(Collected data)
****************************************

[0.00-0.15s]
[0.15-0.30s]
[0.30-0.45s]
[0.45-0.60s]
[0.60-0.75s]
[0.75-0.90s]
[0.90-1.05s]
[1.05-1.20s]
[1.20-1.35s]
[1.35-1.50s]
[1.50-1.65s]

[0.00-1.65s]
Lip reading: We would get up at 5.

****************************************

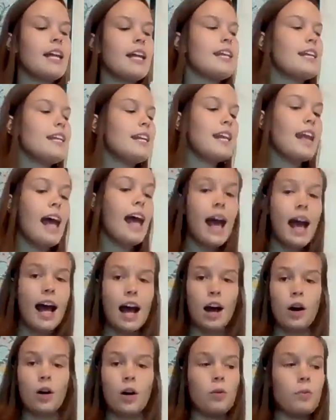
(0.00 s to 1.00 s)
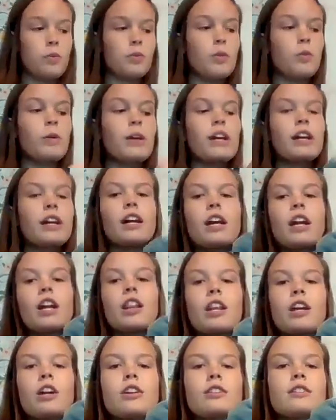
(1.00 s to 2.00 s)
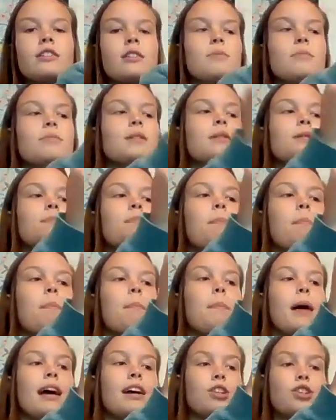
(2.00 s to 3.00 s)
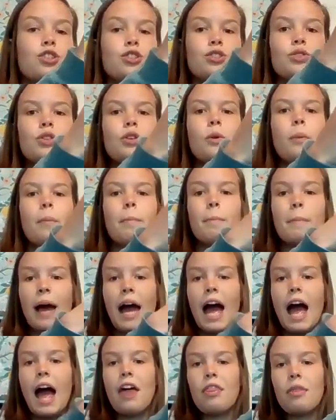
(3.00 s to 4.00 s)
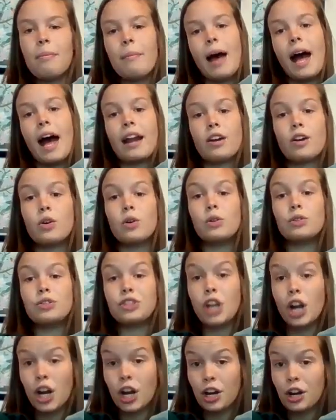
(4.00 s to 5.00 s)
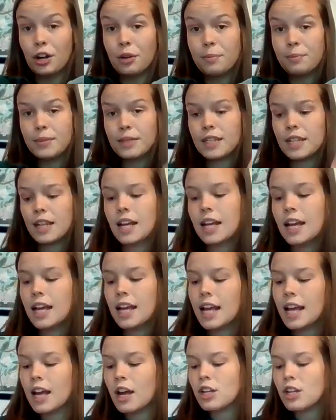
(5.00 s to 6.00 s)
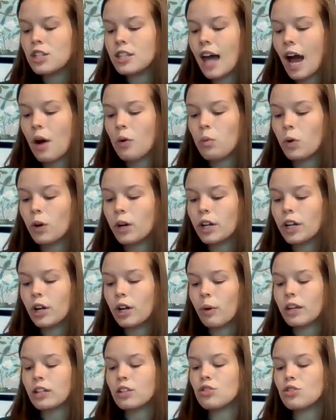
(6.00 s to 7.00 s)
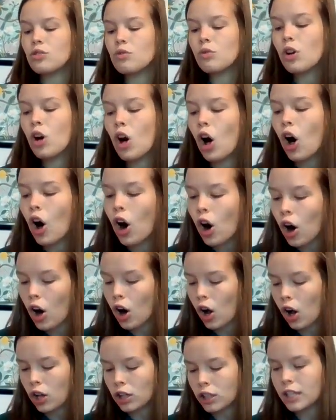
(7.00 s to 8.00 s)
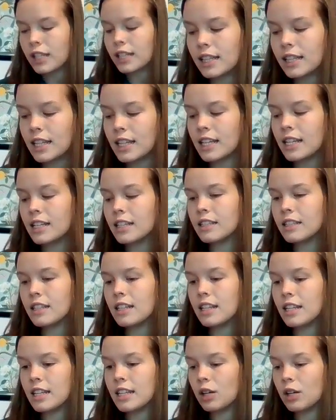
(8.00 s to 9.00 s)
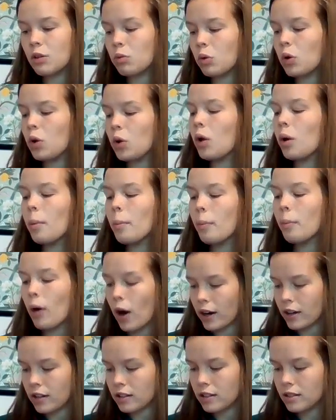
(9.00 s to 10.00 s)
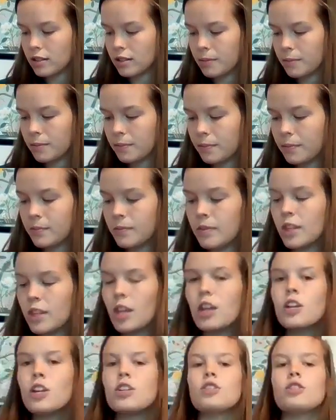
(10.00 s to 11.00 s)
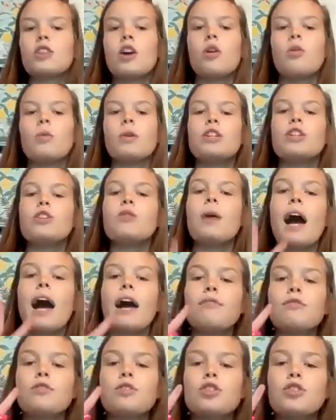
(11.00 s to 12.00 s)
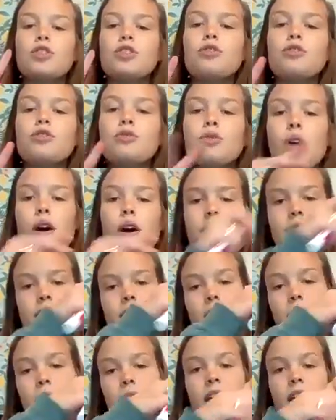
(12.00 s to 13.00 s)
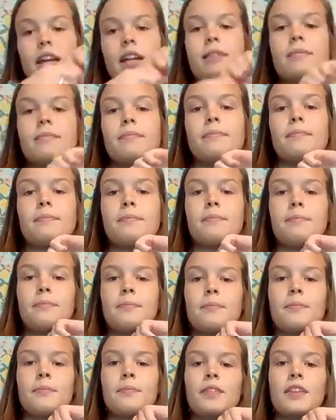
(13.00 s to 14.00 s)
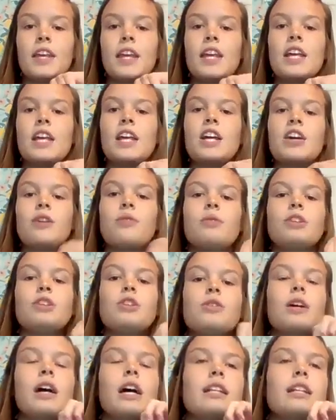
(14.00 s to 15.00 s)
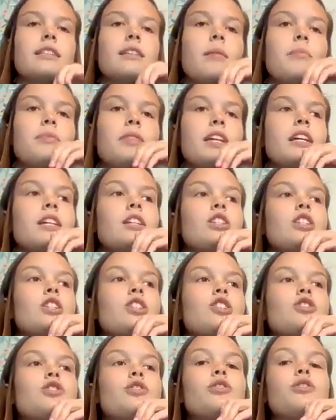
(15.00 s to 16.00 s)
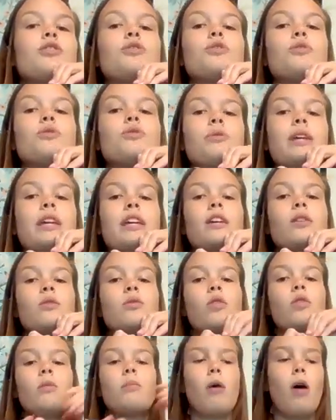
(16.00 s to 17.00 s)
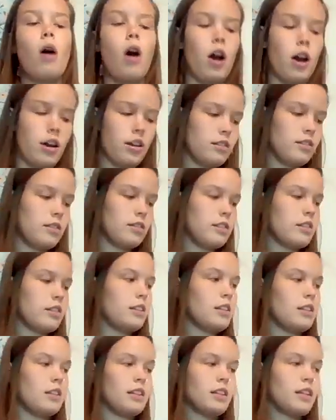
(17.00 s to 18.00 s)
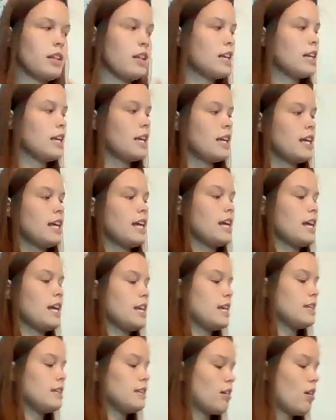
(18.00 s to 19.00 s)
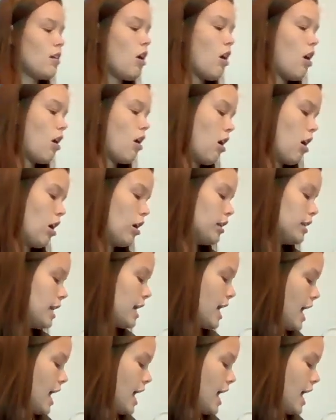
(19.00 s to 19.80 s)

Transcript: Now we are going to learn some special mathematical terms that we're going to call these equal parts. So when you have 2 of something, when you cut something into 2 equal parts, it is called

****************************************

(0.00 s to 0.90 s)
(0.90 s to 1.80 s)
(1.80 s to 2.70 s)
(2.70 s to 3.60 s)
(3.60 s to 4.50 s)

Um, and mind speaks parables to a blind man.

****************************************

**ASSIGNED TASK**
Starting with the line above that holds "(9.00 s to 10.00 s)", restate each line word for word up to and including the line that holds "Transcript: Now we". Drop the pictures.

**ANSWER TO THIS PROBLEM**
(9.00 s to 10.00 s)
(10.00 s to 11.00 s)
(11.00 s to 12.00 s)
(12.00 s to 13.00 s)
(13.00 s to 14.00 s)
(14.00 s to 15.00 s)
(15.00 s to 16.00 s)
(16.00 s to 17.00 s)
(17.00 s to 18.00 s)
(18.00 s to 19.00 s)
(19.00 s to 19.80 s)

Transcript: Now we are going to learn some special mathematical terms that we're going to call these equal parts. So when you have 2 of something, when you cut something into 2 equal parts, it is called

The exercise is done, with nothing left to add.